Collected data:
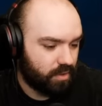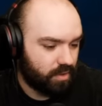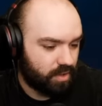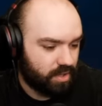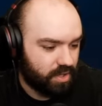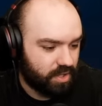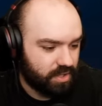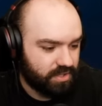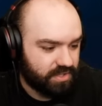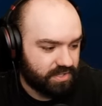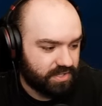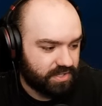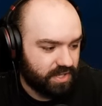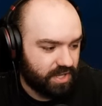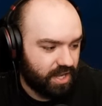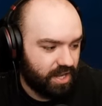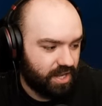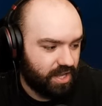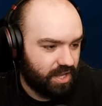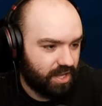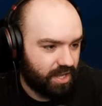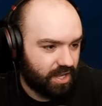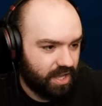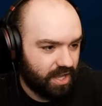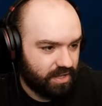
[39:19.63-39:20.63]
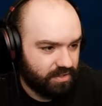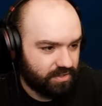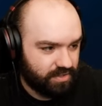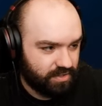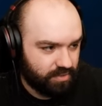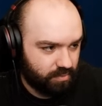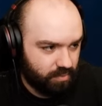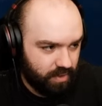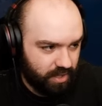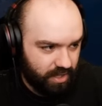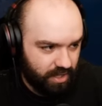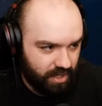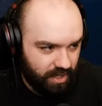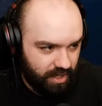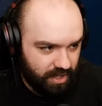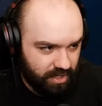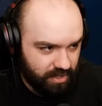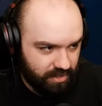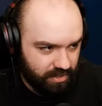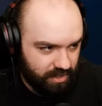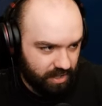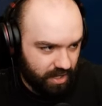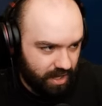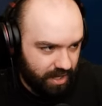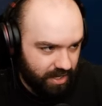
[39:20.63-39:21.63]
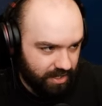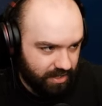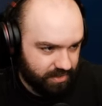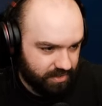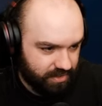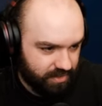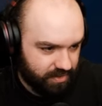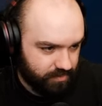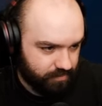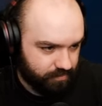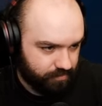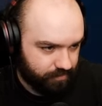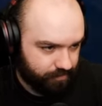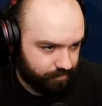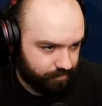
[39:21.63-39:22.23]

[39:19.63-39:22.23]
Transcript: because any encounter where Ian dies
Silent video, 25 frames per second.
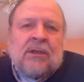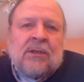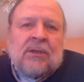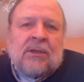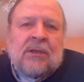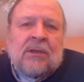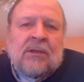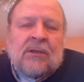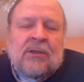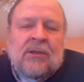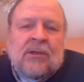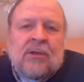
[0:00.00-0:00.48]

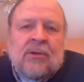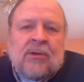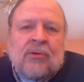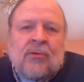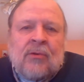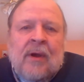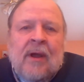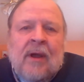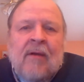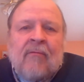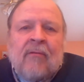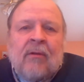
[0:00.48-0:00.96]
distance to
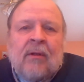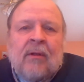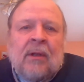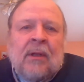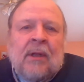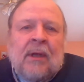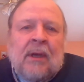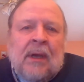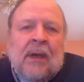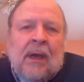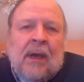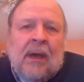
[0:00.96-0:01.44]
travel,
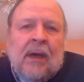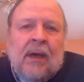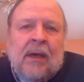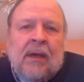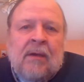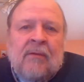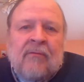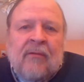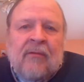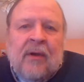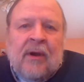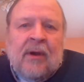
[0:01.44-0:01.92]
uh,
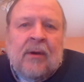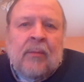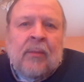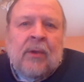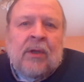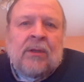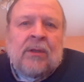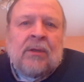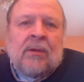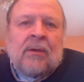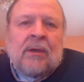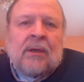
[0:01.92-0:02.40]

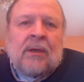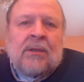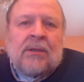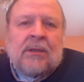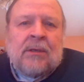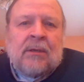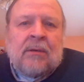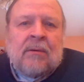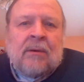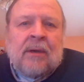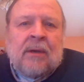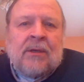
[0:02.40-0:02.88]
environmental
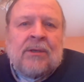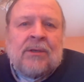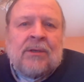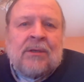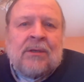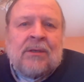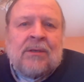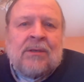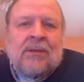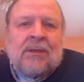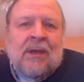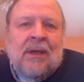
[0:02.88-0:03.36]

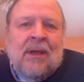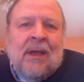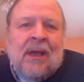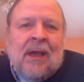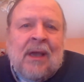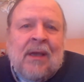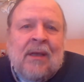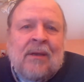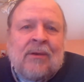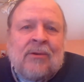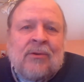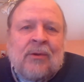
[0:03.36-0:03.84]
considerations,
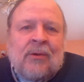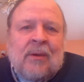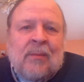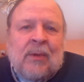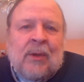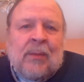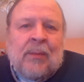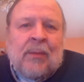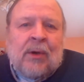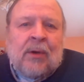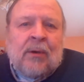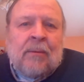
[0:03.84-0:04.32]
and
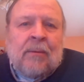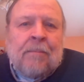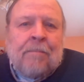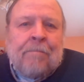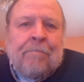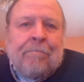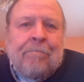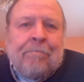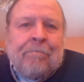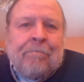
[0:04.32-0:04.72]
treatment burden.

> _Exercise aim_: Return all records exactly as they stand above, except for pictures.

> _Task response_:
[39:19.63-39:20.63]
[39:20.63-39:21.63]
[39:21.63-39:22.23]

[39:19.63-39:22.23]
Transcript: because any encounter where Ian dies
Silent video, 25 frames per second.
[0:00.00-0:00.48]

[0:00.48-0:00.96]
distance to
[0:00.96-0:01.44]
travel,
[0:01.44-0:01.92]
uh,
[0:01.92-0:02.40]

[0:02.40-0:02.88]
environmental
[0:02.88-0:03.36]

[0:03.36-0:03.84]
considerations,
[0:03.84-0:04.32]
and
[0:04.32-0:04.72]
treatment burden.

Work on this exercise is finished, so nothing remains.